Federal prosecutors announce additional charges and new co-defendant in Trump classified documents case News
The White House // Public domain
Federal prosecutors announce additional charges and new co-defendant in Trump classified documents case

Federal prosecutors announced additional charges and a new co-defendant in the classified documents case against former US President Donald Trump on Thursday. The new charges against Trump include two new obstruction charges and an additional wrongful retention of documents charge. Prosecutors have also now charged Trump property manager Carlos De Oliveira with multiple obstruction charges as well as a false statements charge.
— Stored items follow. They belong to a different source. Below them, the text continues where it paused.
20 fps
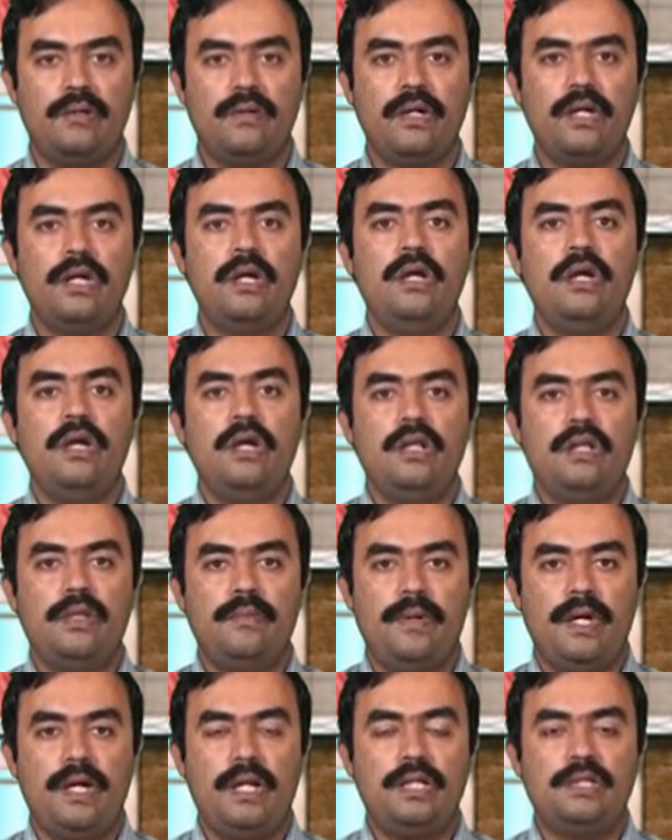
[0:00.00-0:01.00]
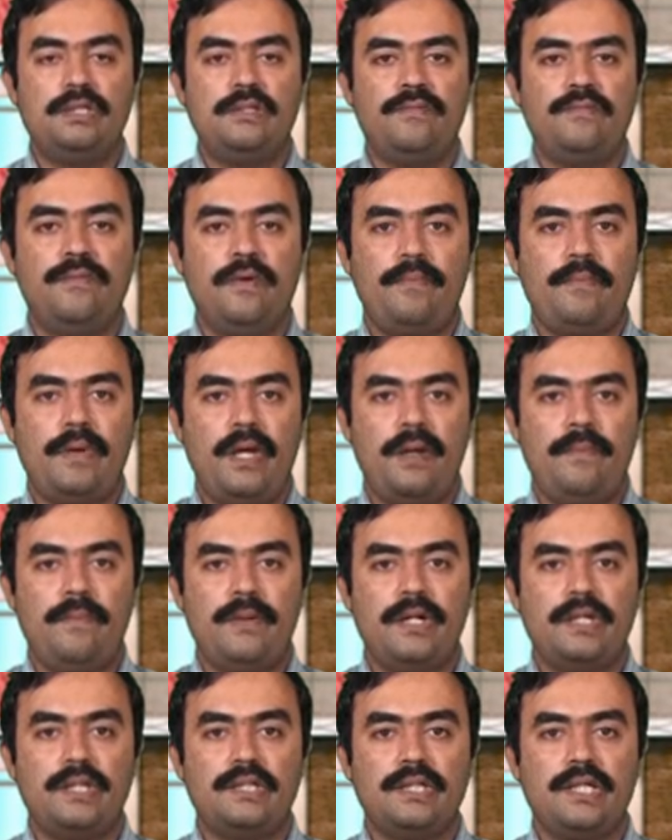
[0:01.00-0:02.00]
Okay. The balance of
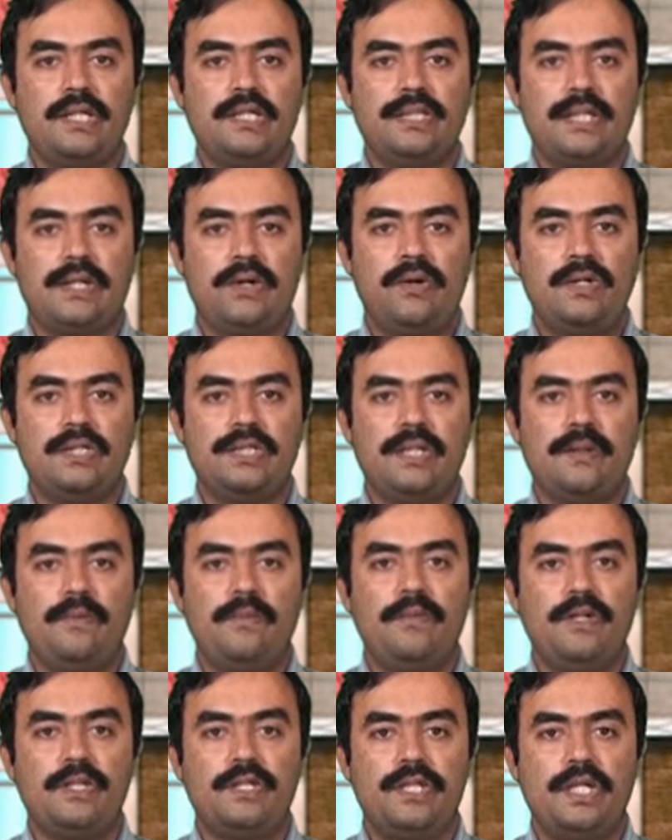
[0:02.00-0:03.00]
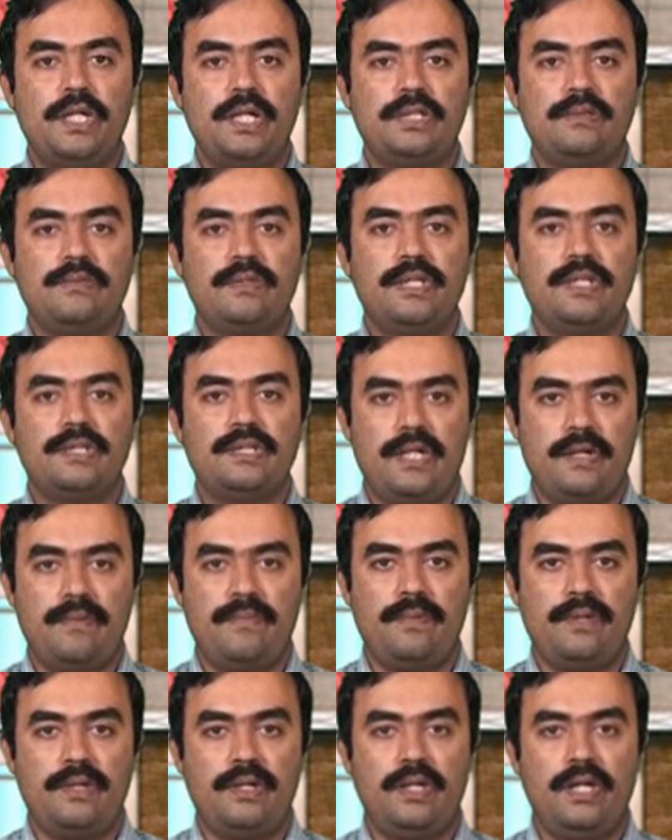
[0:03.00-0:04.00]
payments is a concept which deals with the
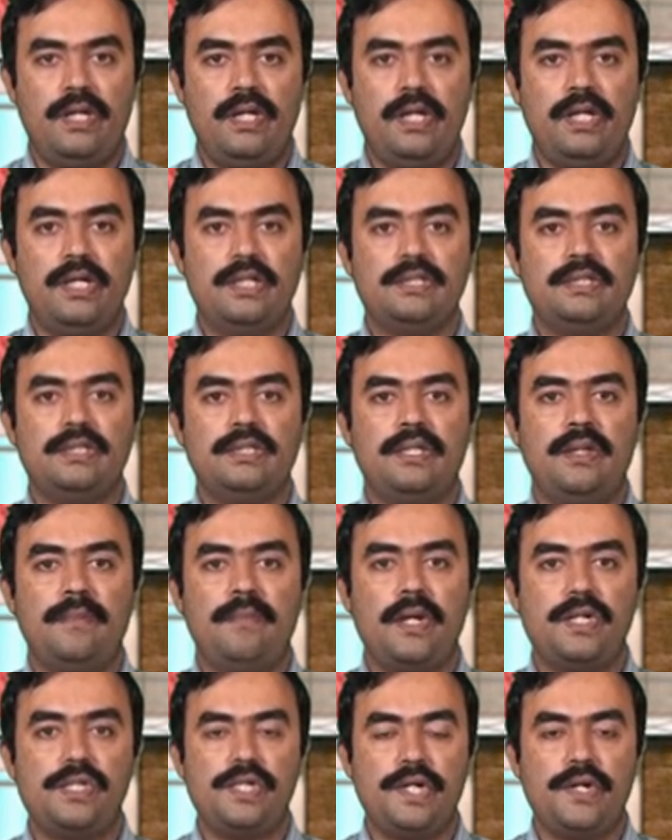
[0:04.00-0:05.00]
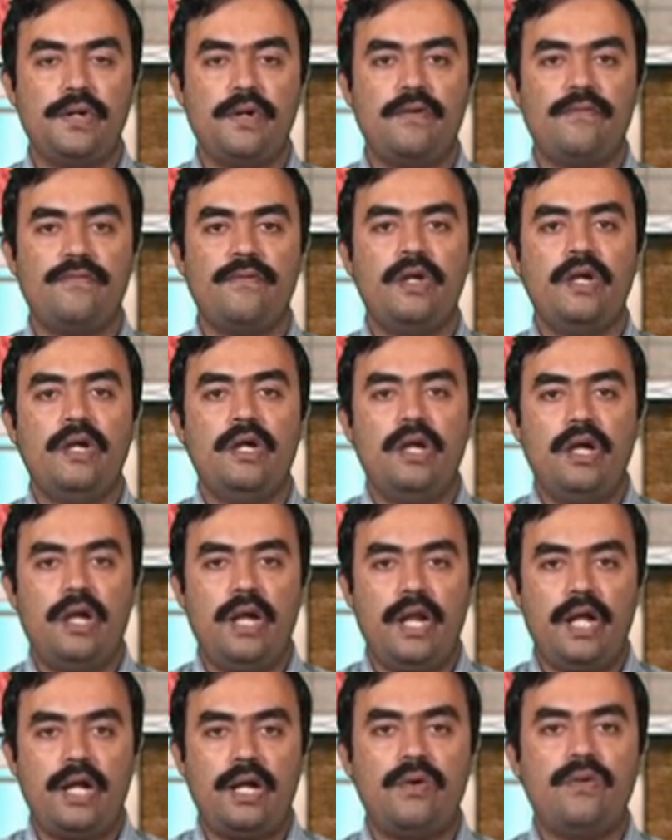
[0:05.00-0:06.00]
same. It is the measure of
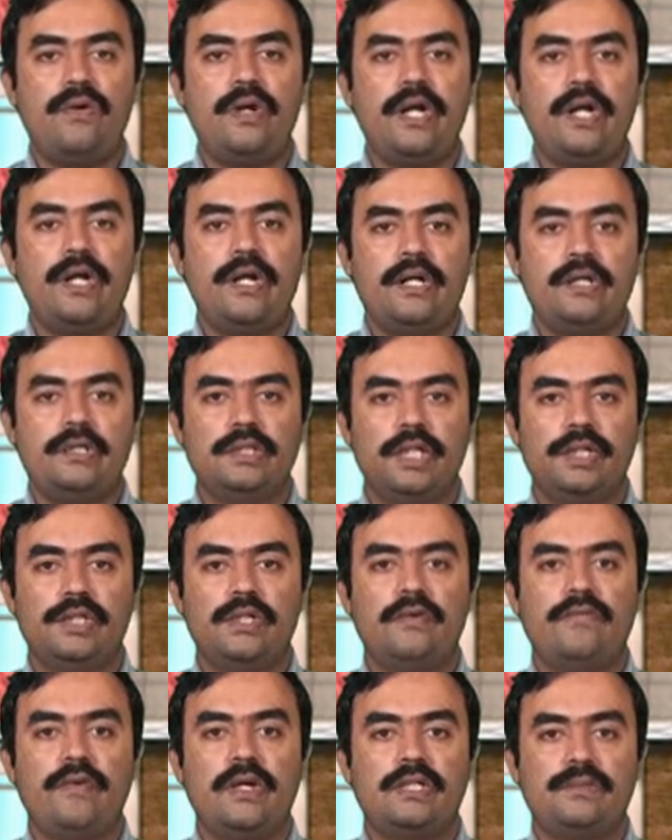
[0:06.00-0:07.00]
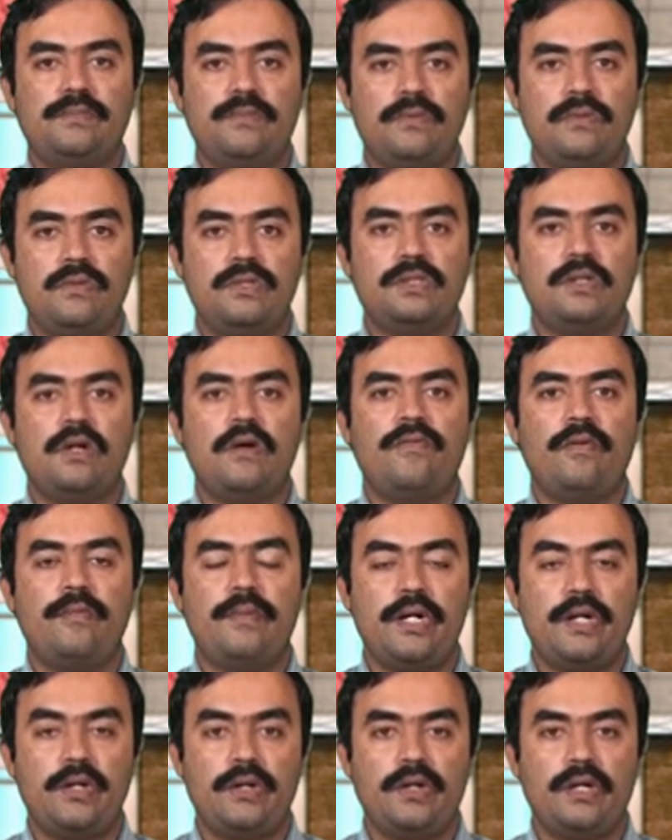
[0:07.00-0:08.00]
an accounting transaction of exports of a
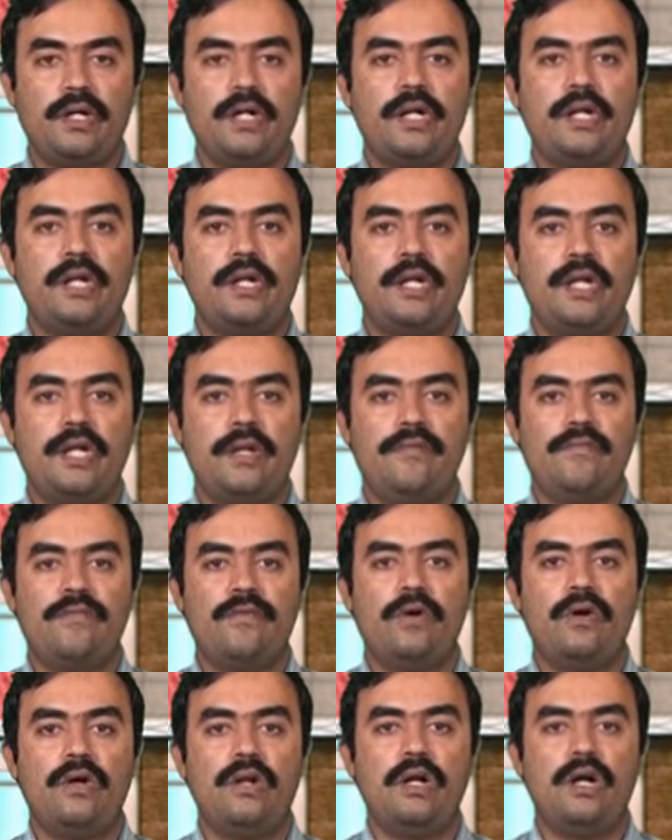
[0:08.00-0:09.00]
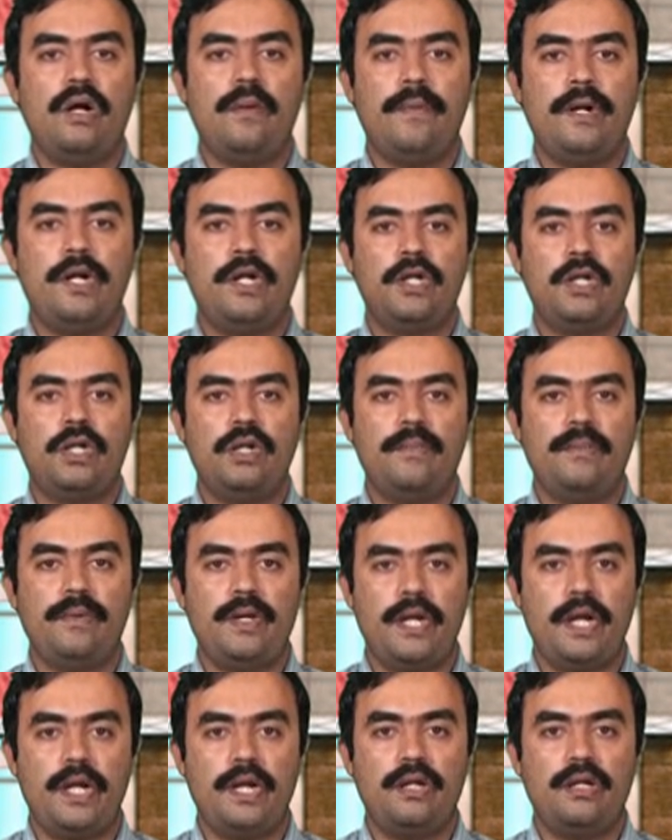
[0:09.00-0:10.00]
particular country for a particular
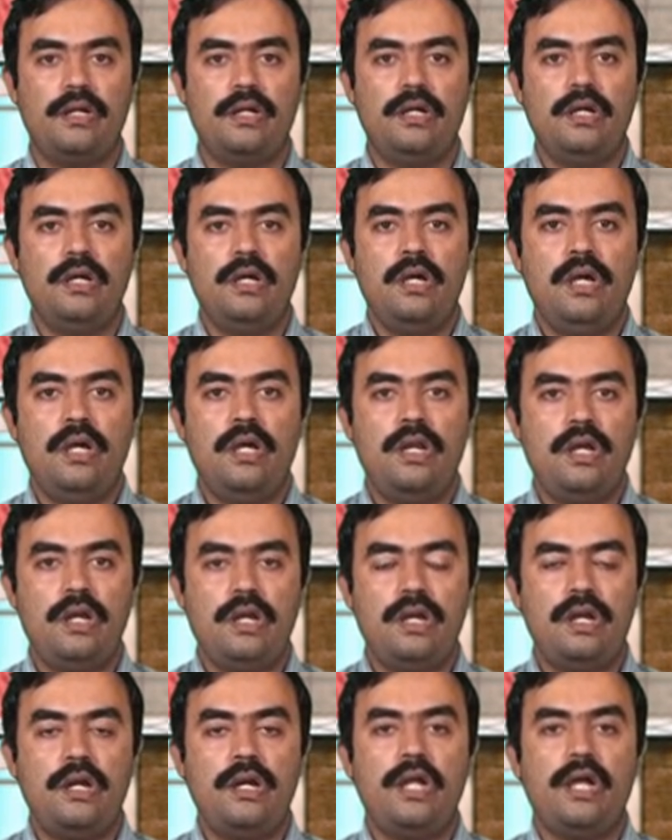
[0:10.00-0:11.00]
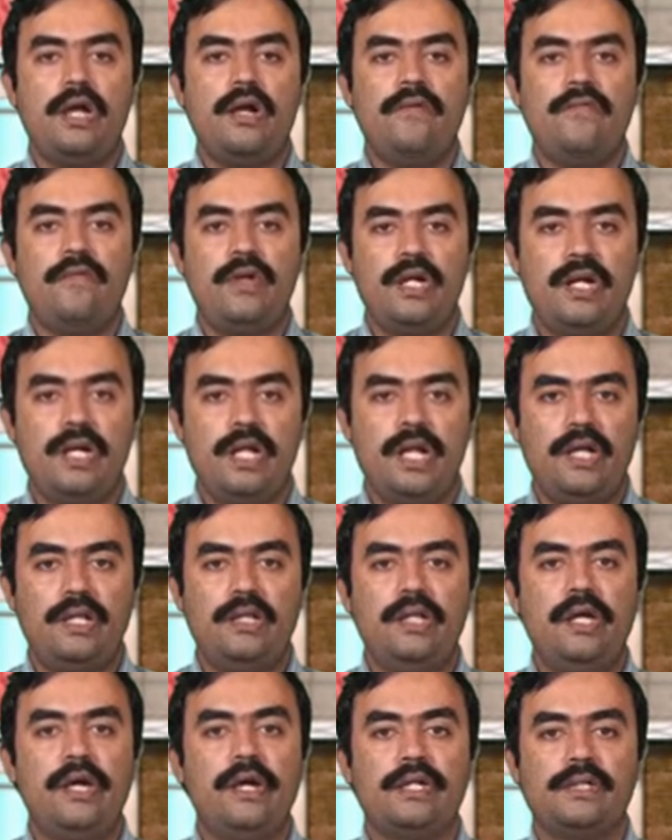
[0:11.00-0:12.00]
period. In India, we
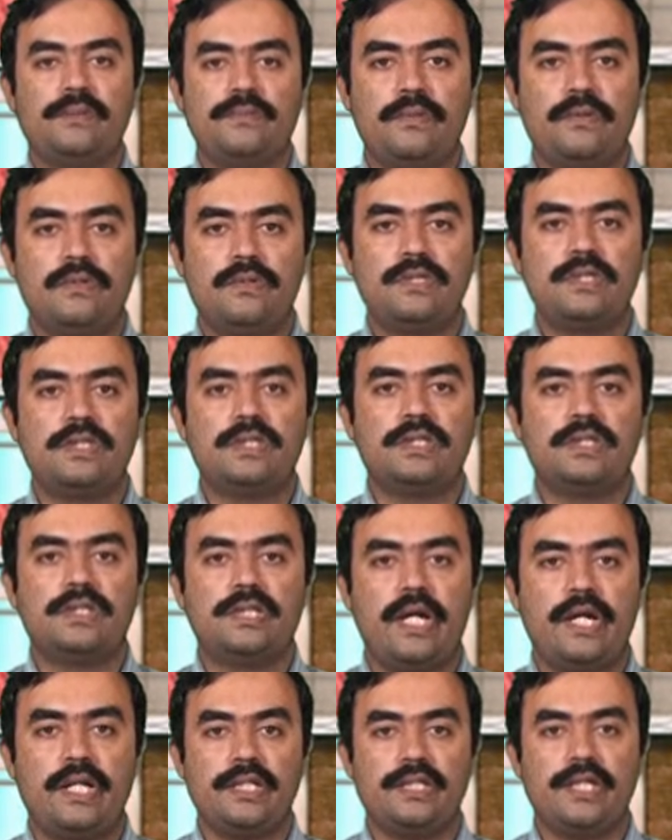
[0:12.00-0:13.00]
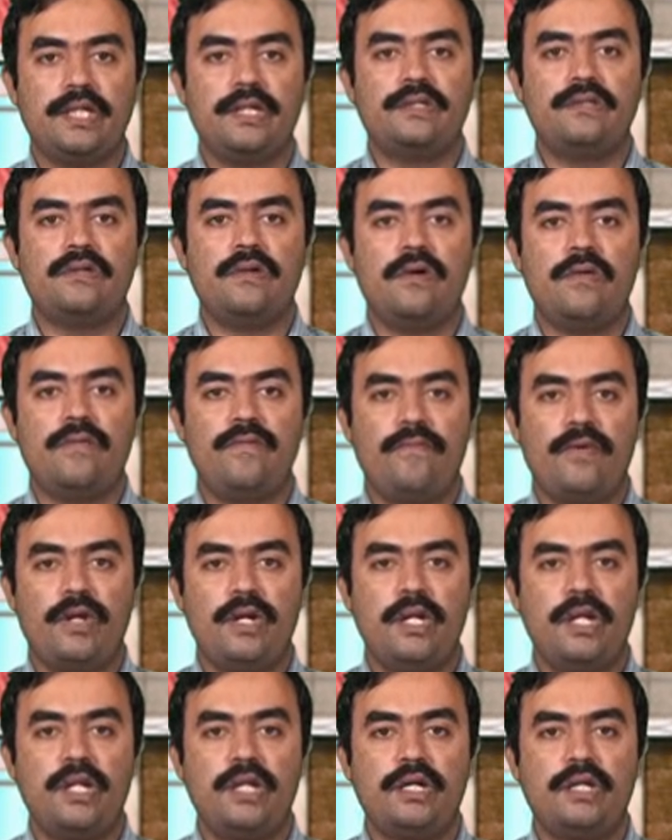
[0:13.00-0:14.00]
take the exports statistics of
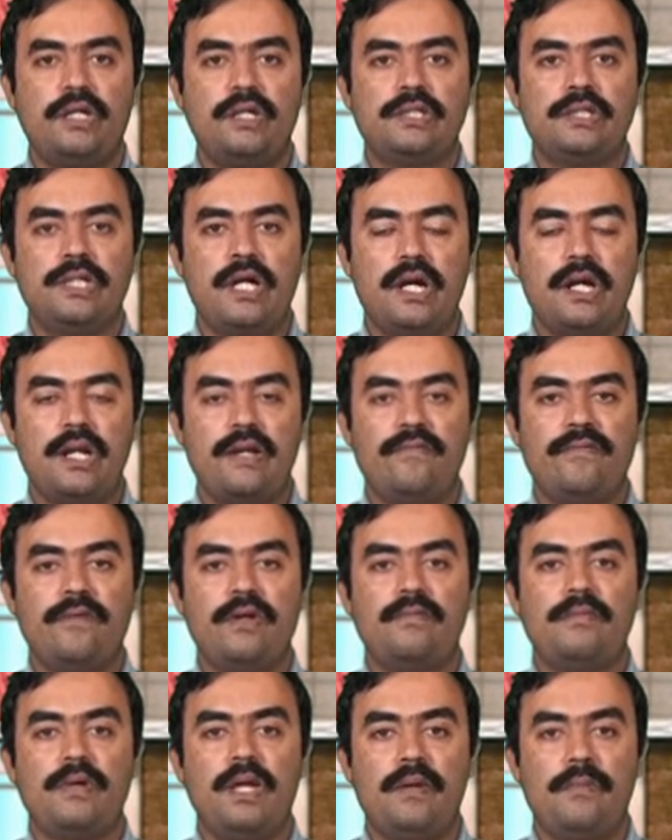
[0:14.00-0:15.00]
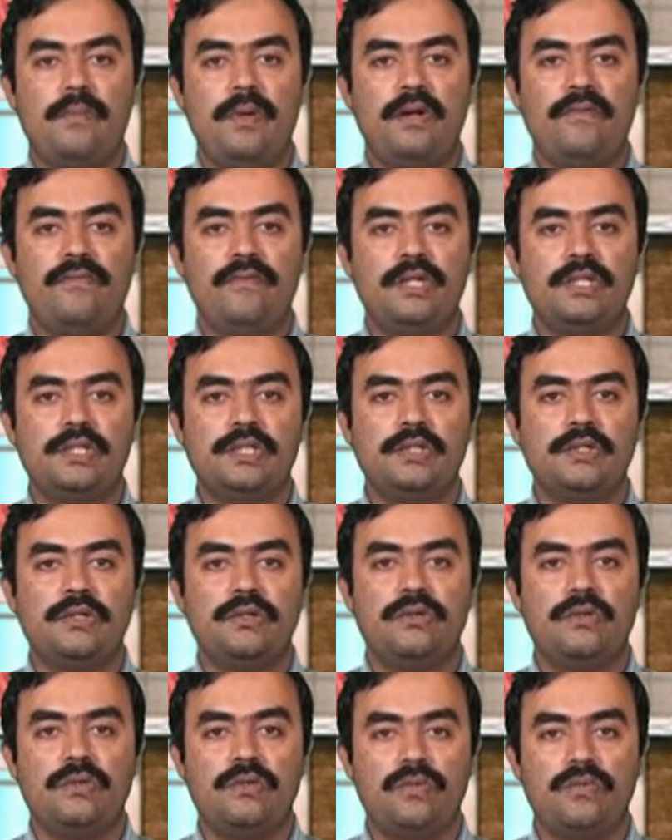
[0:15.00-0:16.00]
1 year starting from April 1st
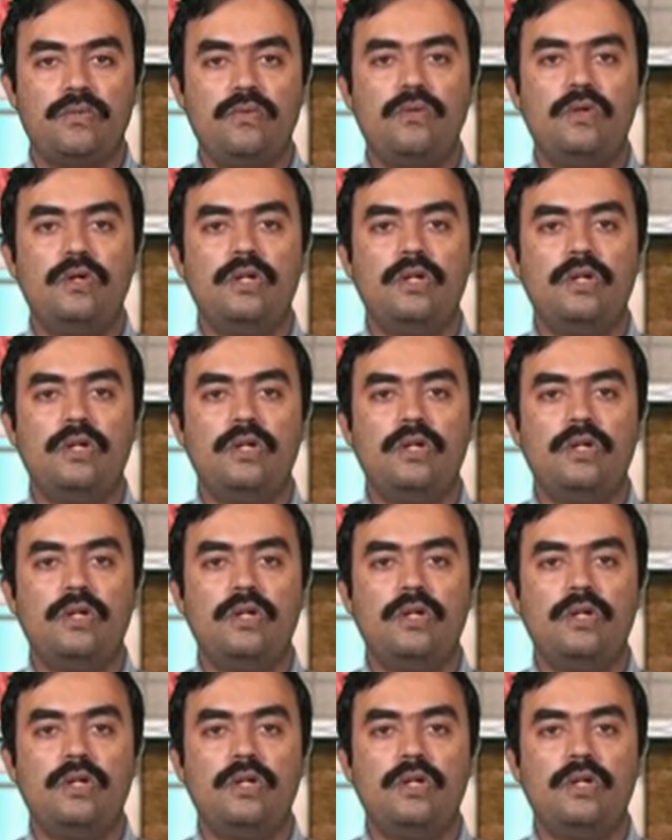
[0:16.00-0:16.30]
to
The new charges are contained in a superseding indictment, which replaces Special Counsel Jack Smith’s previous 37-count criminal indictment of Trump and former Trump aide Waltine Nauta. Thursday’s superseding indictment includes the same charges that Trump and Nauta were facing but adds additional criminal charges against Trump and new charges against De Oliveria.

Trump now faces an additional three criminal charges. The first deals with another instance of “unlawful retention of National Defense Information.” The new charge cites to a July 2021 incident where Trump showed a writer and publisher—who lacked proper security clearances—a “Senior Military Official’s” plan of attack for a foreign country. The charge joins the 31 other previously indicted instances wherein prosecutors allege Trump wrongfully retained classified government documents.

The other two new charges against Trump deal with obstruction. Specifically, Trump is now charged with altering, destroying, mutilating, or concealing an object for ordering an employee to delete security camera footage from Trump’s Mar-a-Lago, Florida residence—where the classified documents were stored—”to prevent the footage from being provided to a federal grand jury.” He also faces another charge for corruptly altering, destroying, mutilating or concealing a document, record, or other object—which is a separate offense—over the same incident.

Thursday’s superseding indictment also included four charges against De Oliveira, including a conspiracy charge, the same two new obstruction offenses Trump is charged with, and a false statements charge. Federal prosecutors assisting Smith with the case against Trump had apparently examined De Oliveira during the grand jury investigation.

Prosecutors allege that De Oliveira helped Nauta move boxes of classified documents from a Mar-a-Lago storage room into Trump’s personal residence shortly before Trump’s lawyers were set to review and turn over the documents to federal prosecutors. Prosecutors also claim that it was De Oliveira who helped load boxes of classified documents onto Trump’s personal plane to be transported with the former president to his Bedminster, New Jersey property. De Oliveira is also charged with attempting to delete security camera footage from Mar-a-Lago which captured him and Nauta moving the aforementioned boxes. According to prosecutors, De Oliveira lied to federal investigators about all of this, which resulted in the false statements charge.

De Oliveira is expected to appear before a Miami, Florida federal magistrate judge on Monday to enter his plea on the new charges. Trump and Nauta have already entered pleas of not guilty on their criminal charges. As of the time of this report, De Oliveira has not issued any statement in response to the charges.

Because of the new charges and co-defendant in the superseding indictment, it is expected that the trial will be further delayed. This is despite Smith’s request that the court not disturb a previous scheduling order which set the trial date for May 20, 2024.